One true fact about every network is that it is composed by a myriad of circuits/links to interconnect the network devices. Some of them would be private links (for example, a cross-connect between two devices in your Data Center), but, because an isolated network is not super useful, you have high odds of having third-party circuits, too (for instance, connecting your border routers to the internet).
It’s easy to guess that these third-party circuits will have their own life cycle, so after being provisioned they will require maintenances to handle planned operations, such as fixing or improving the service. In these situations, the Network Service Provider (NSP) will/should contact you to notify in advance about the coming disruption, so you could implement the mitigation actions you consider necessary.

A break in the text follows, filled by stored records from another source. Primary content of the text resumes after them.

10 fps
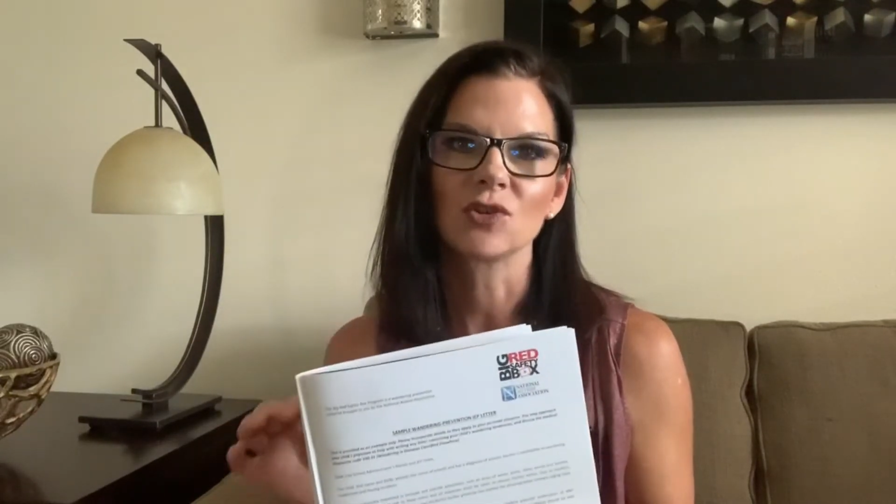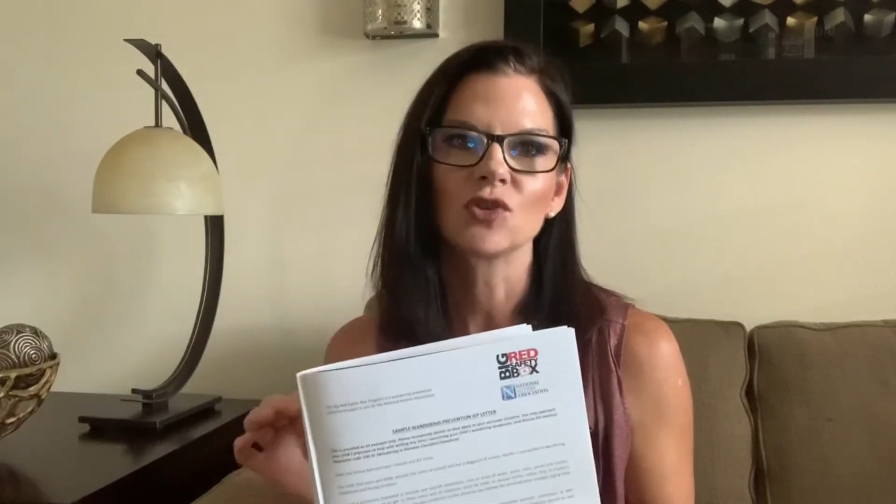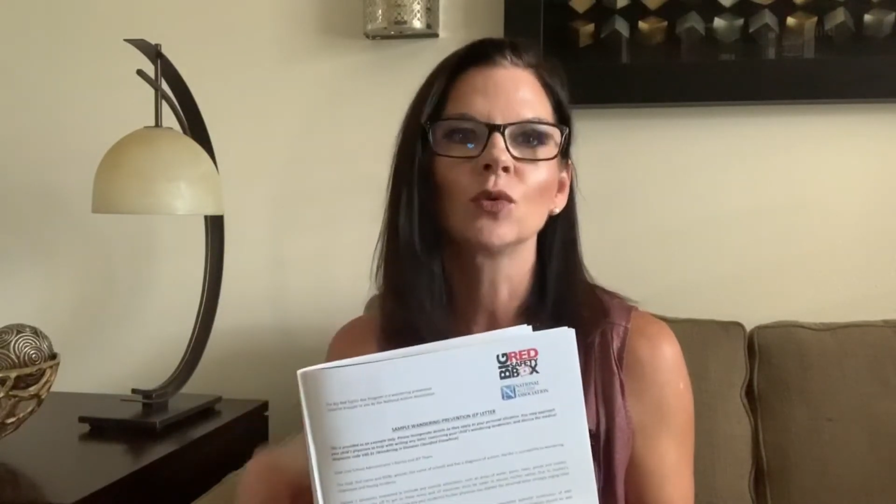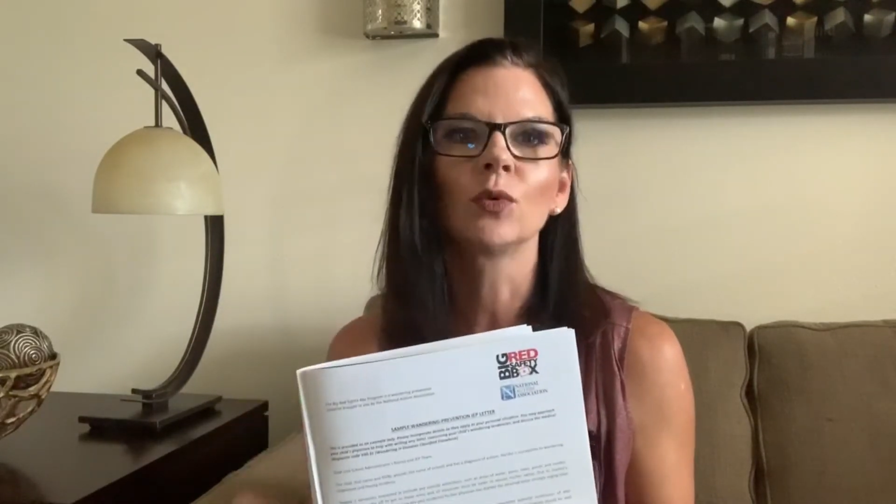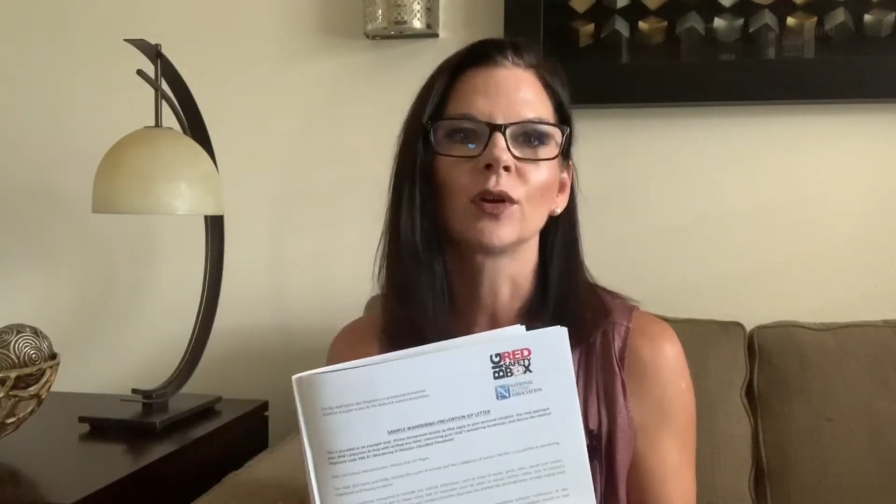
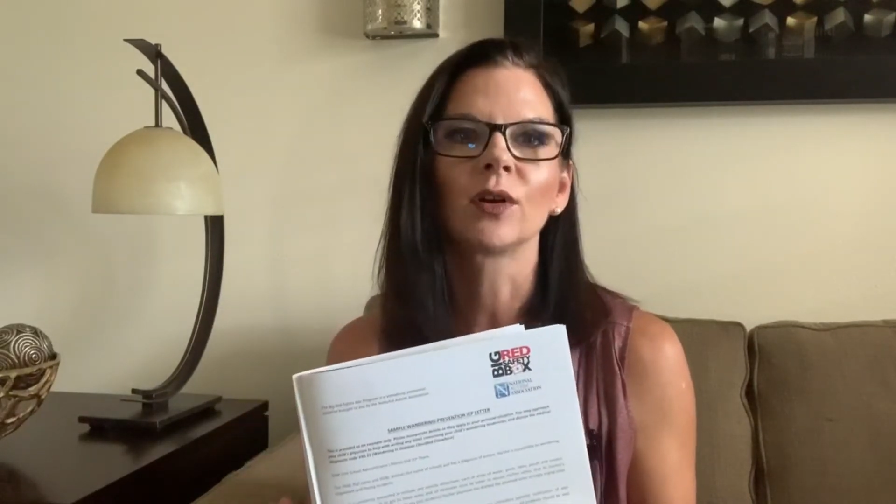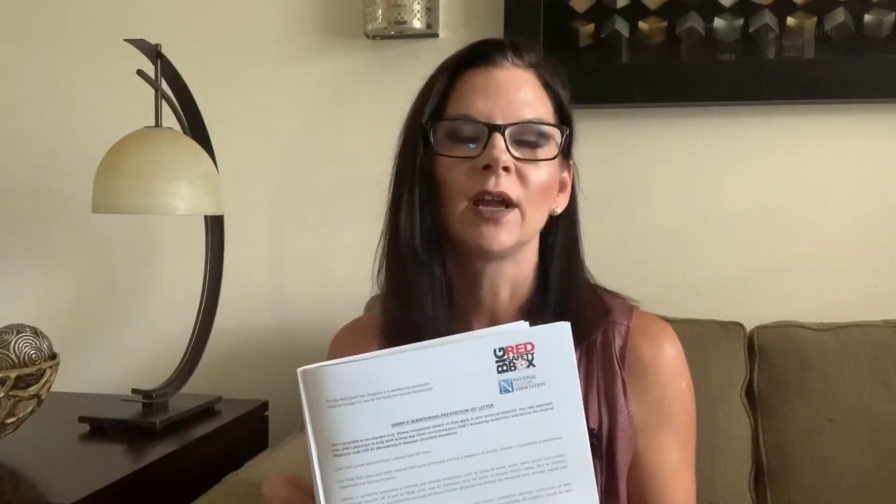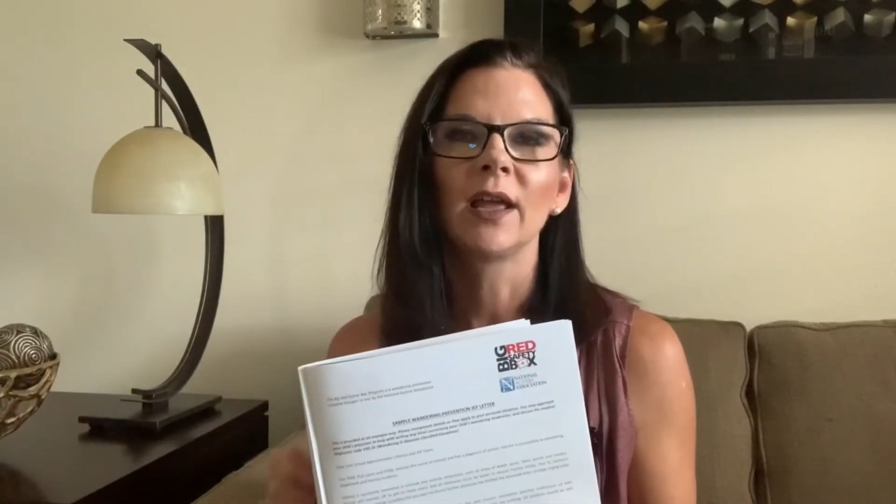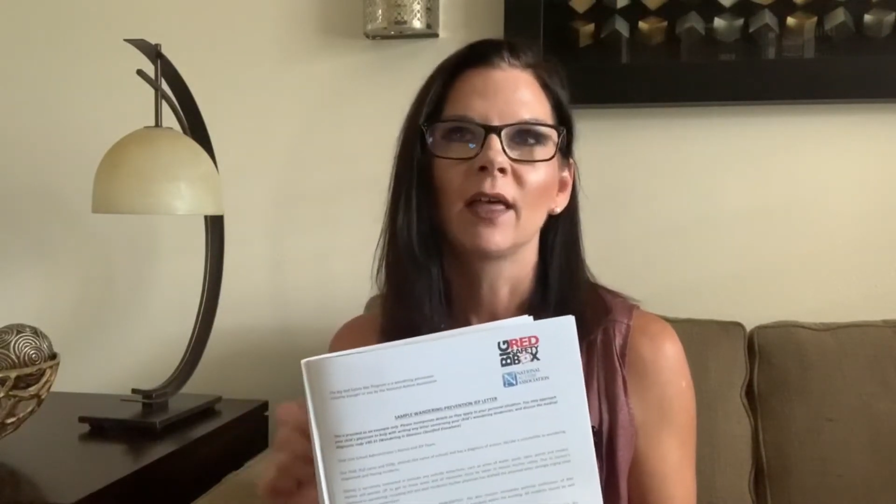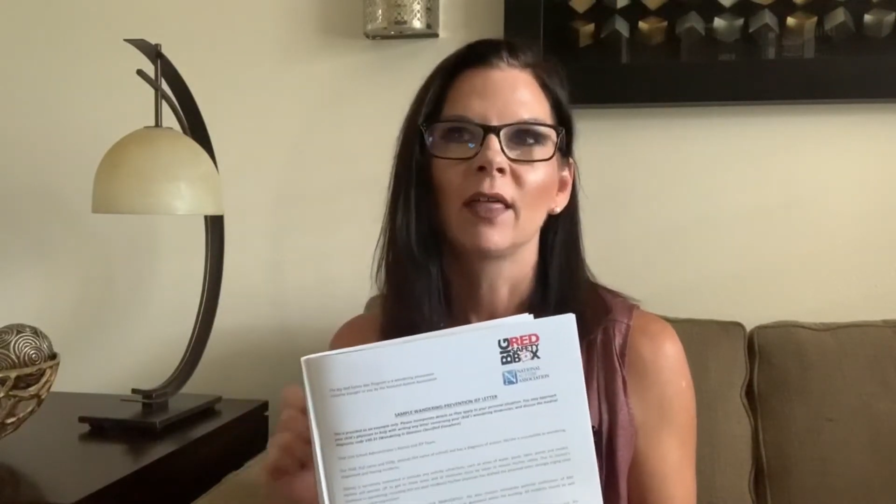sure
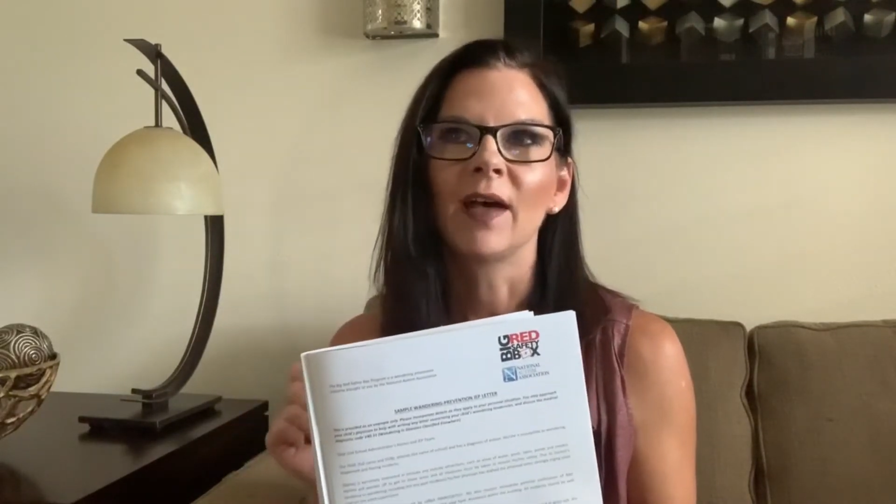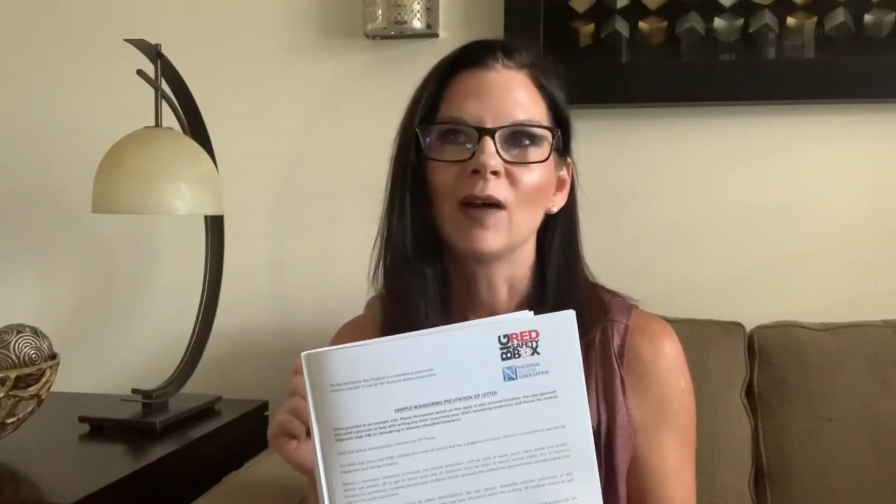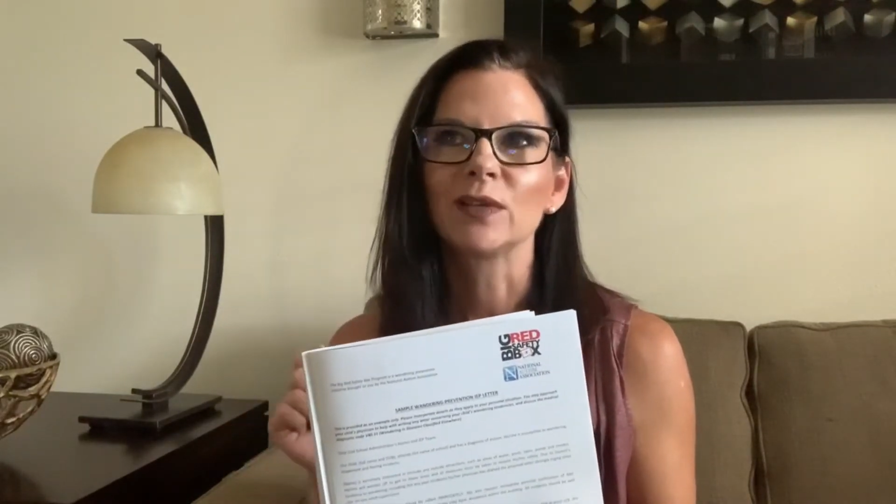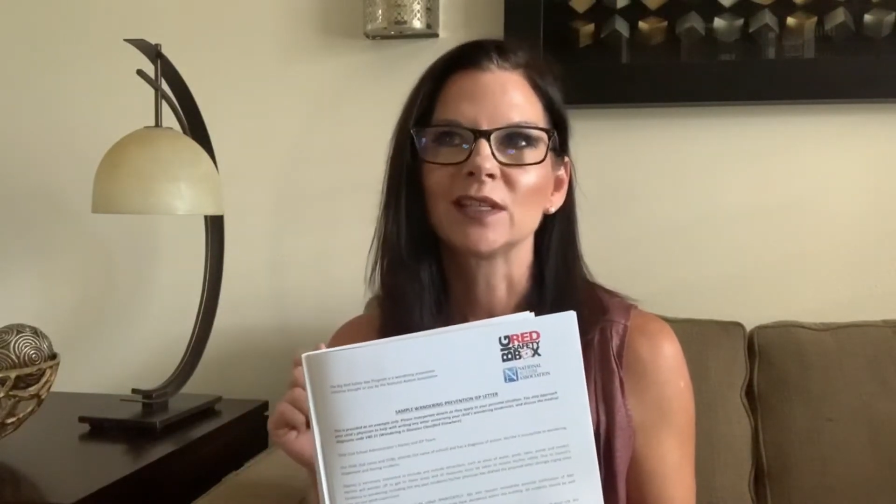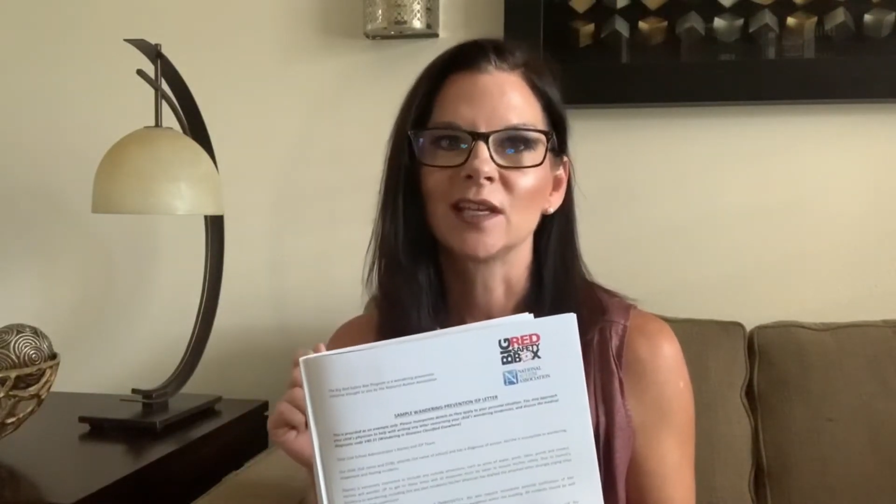
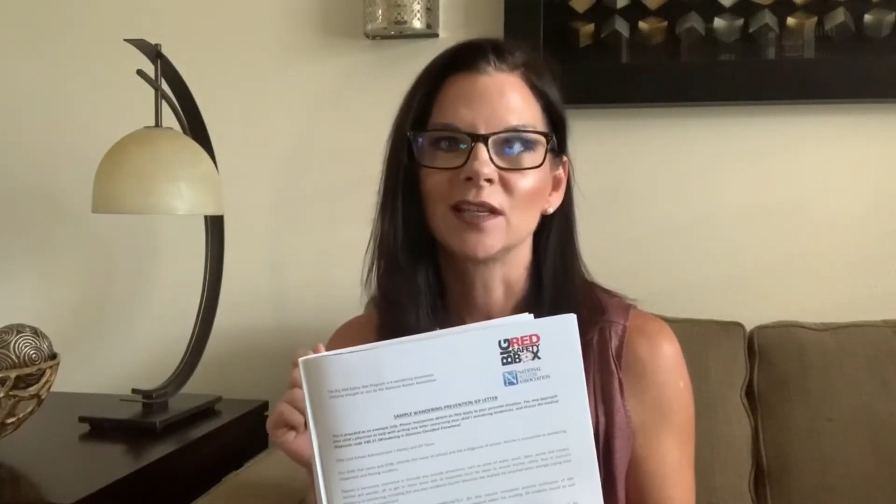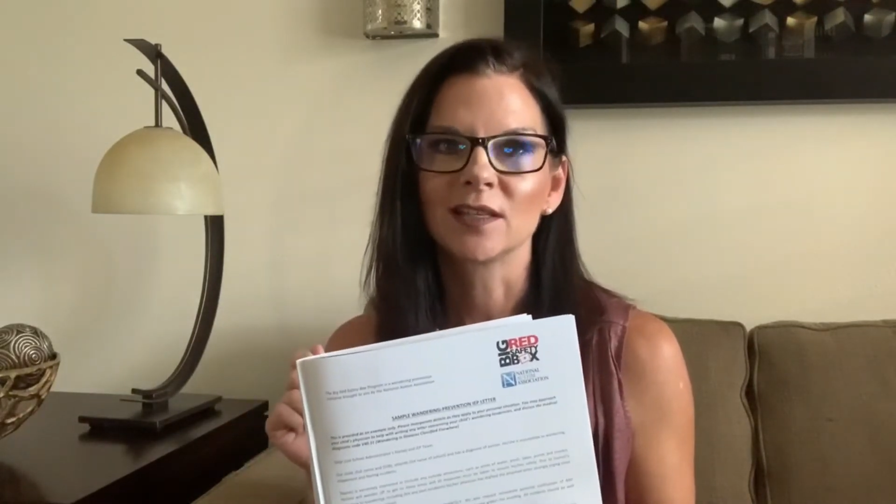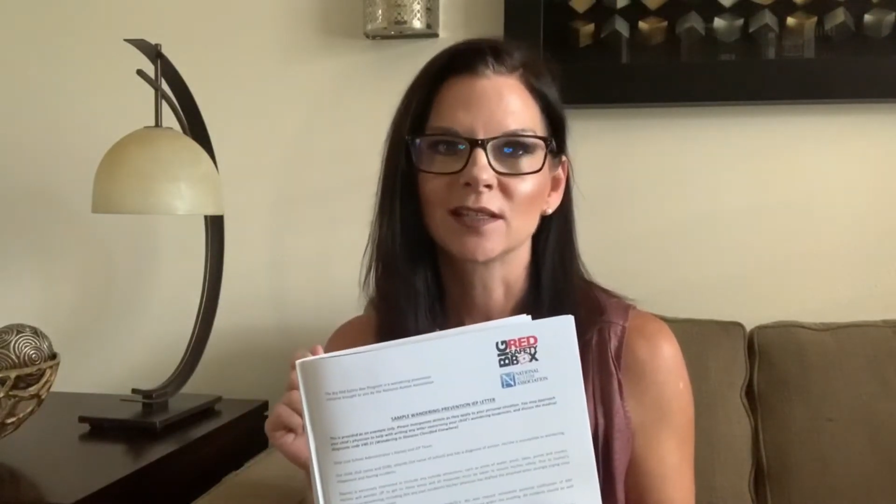that was in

Still, nowadays the usual way to contact to the customer has been sending an email with all the details that the NSP considers convenient. On the customer side, usually a network operator would check the email inbox periodically, understand what the notification is about, and define a plan to mitigate it.
Ideally, the NSP should implement all the preventive actions to not affect your service during its shutdown, so if you have a circuit with a BGP service, before dropping the circuit it should bring the BGP session down to let the traffic go to other available routes, and afterwards, shutdown the circuit without dropping traffic. But “what if” this is not properly done? Obviously, this could impact on your business.
Moreover, even we assume that the NSP will mitigate impact on their side, we would like to minimize any operational burden on our side, maybe by muting the alerting related to the state of the circuit, as it’s a planned operation, thereby skipping a triggered page in the middle of the night.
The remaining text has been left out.